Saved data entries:
↓↓↓

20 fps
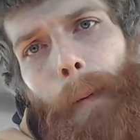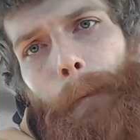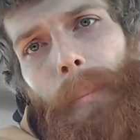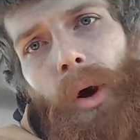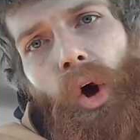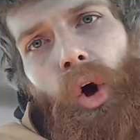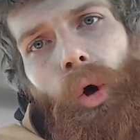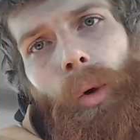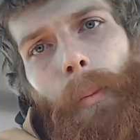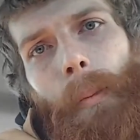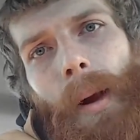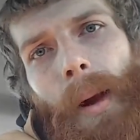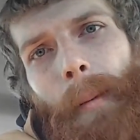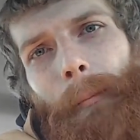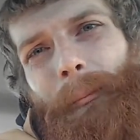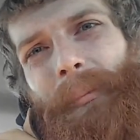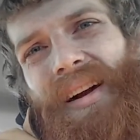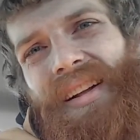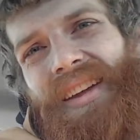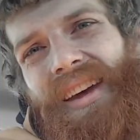boom,
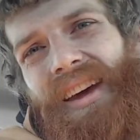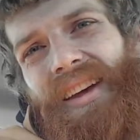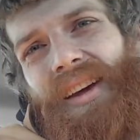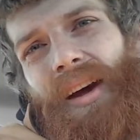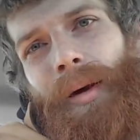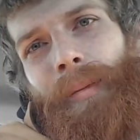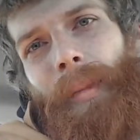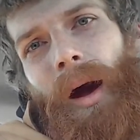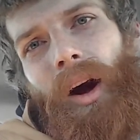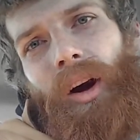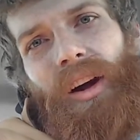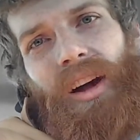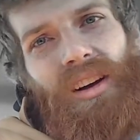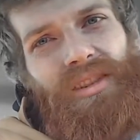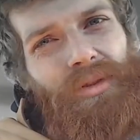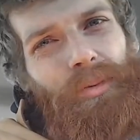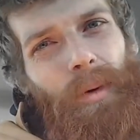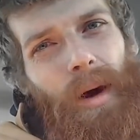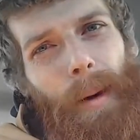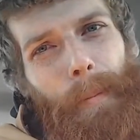my teeth come out.
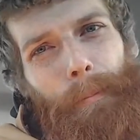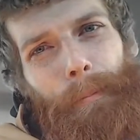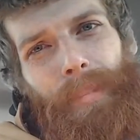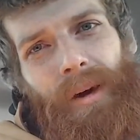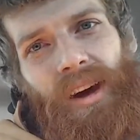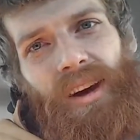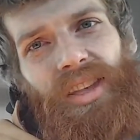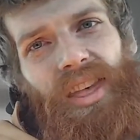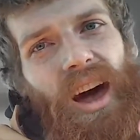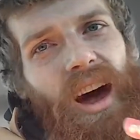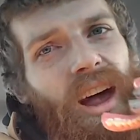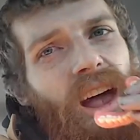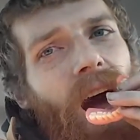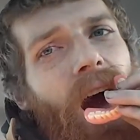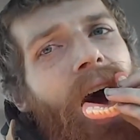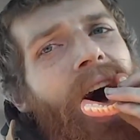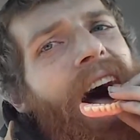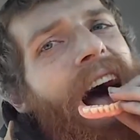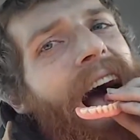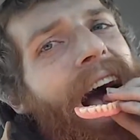Guess what? Pick that
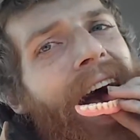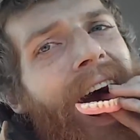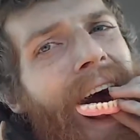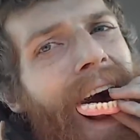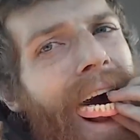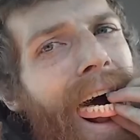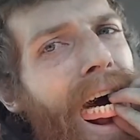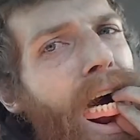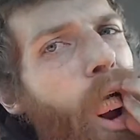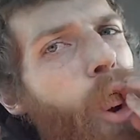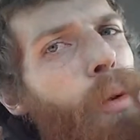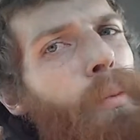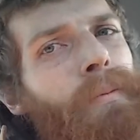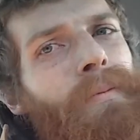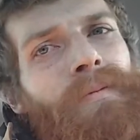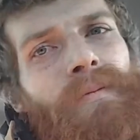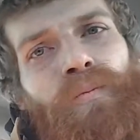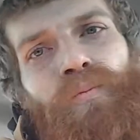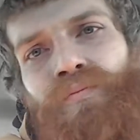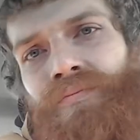out,
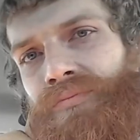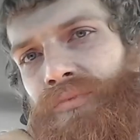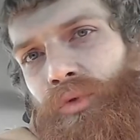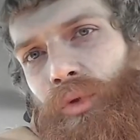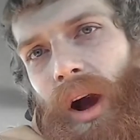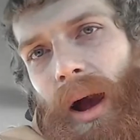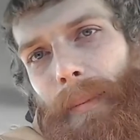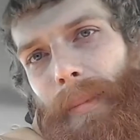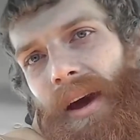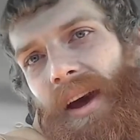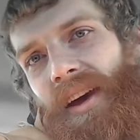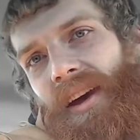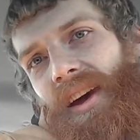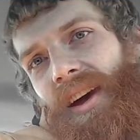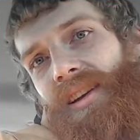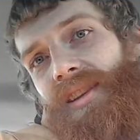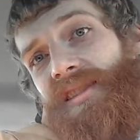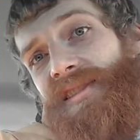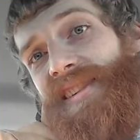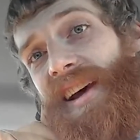right back
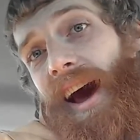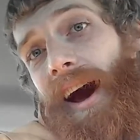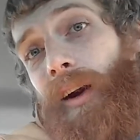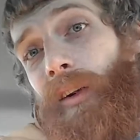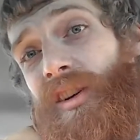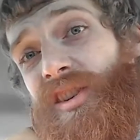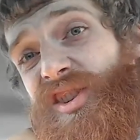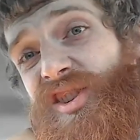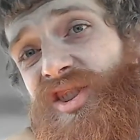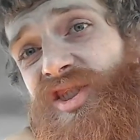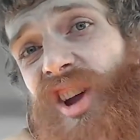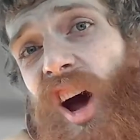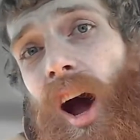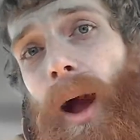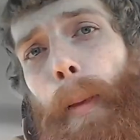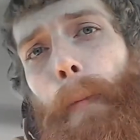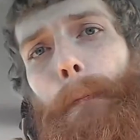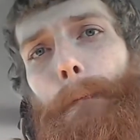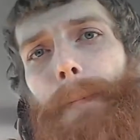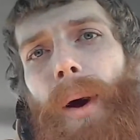in, it's out, it's
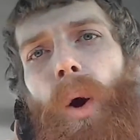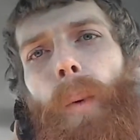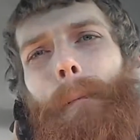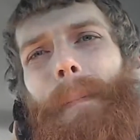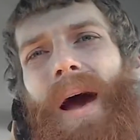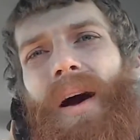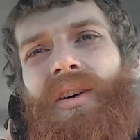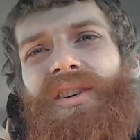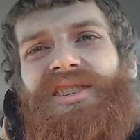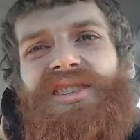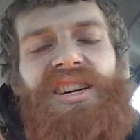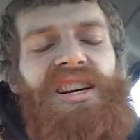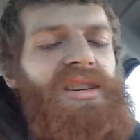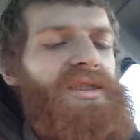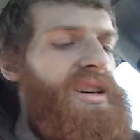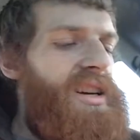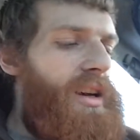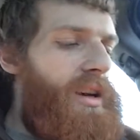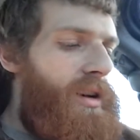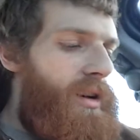done. Boom, that was
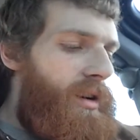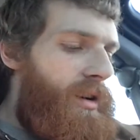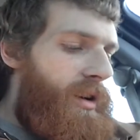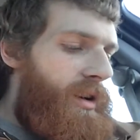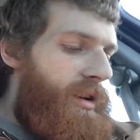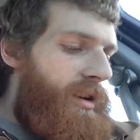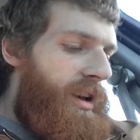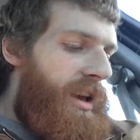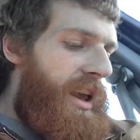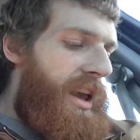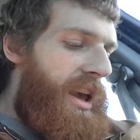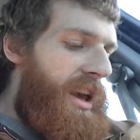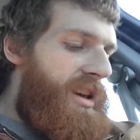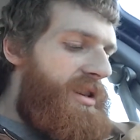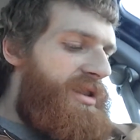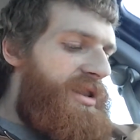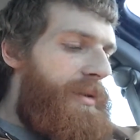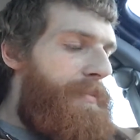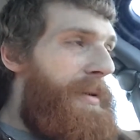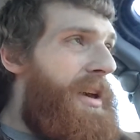easy.
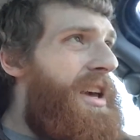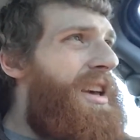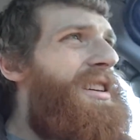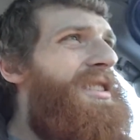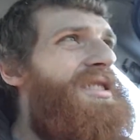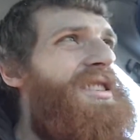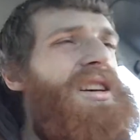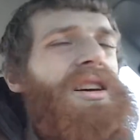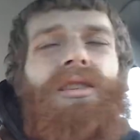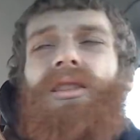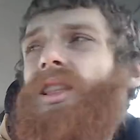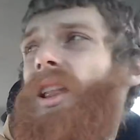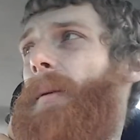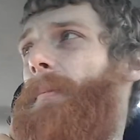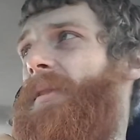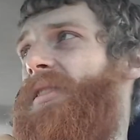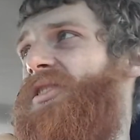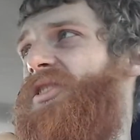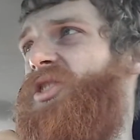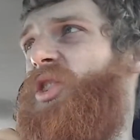Easy peasy,
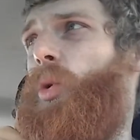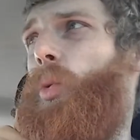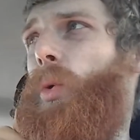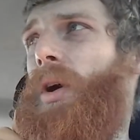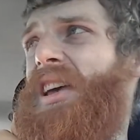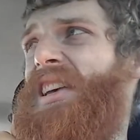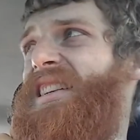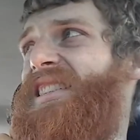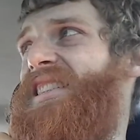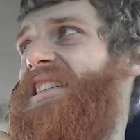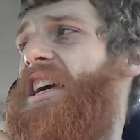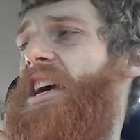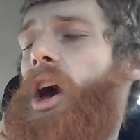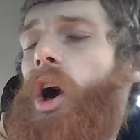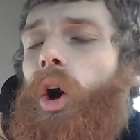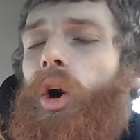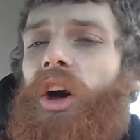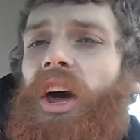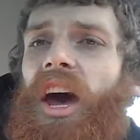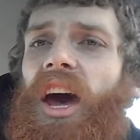lemon
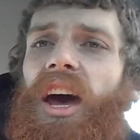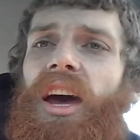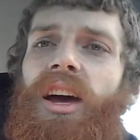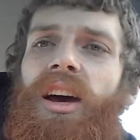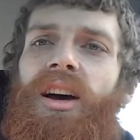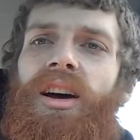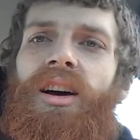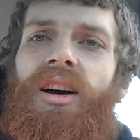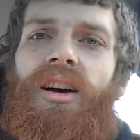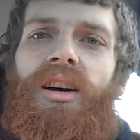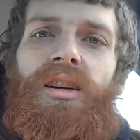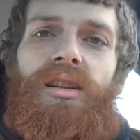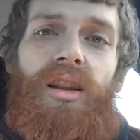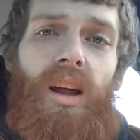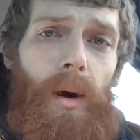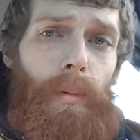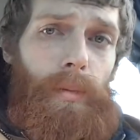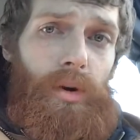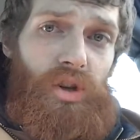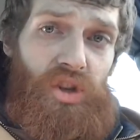squeezy, okay?
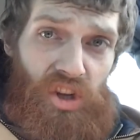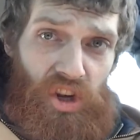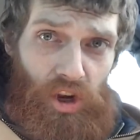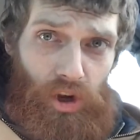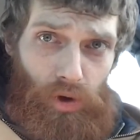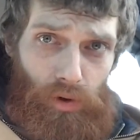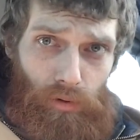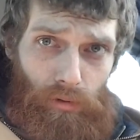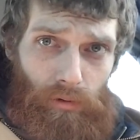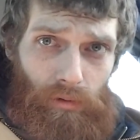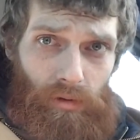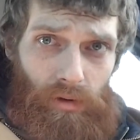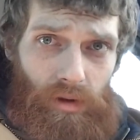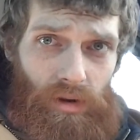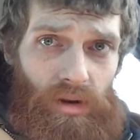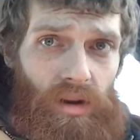Number two,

↑↑↑

Your task »
Because only the text is wanted, repeat all the entries exactly and leave out the pictures.

Task result »
20 fps
boom,
my teeth come out.
Guess what? Pick that
out,
right back
in, it's out, it's
done. Boom, that was
easy.
Easy peasy,
lemon
squeezy, okay?
Number two,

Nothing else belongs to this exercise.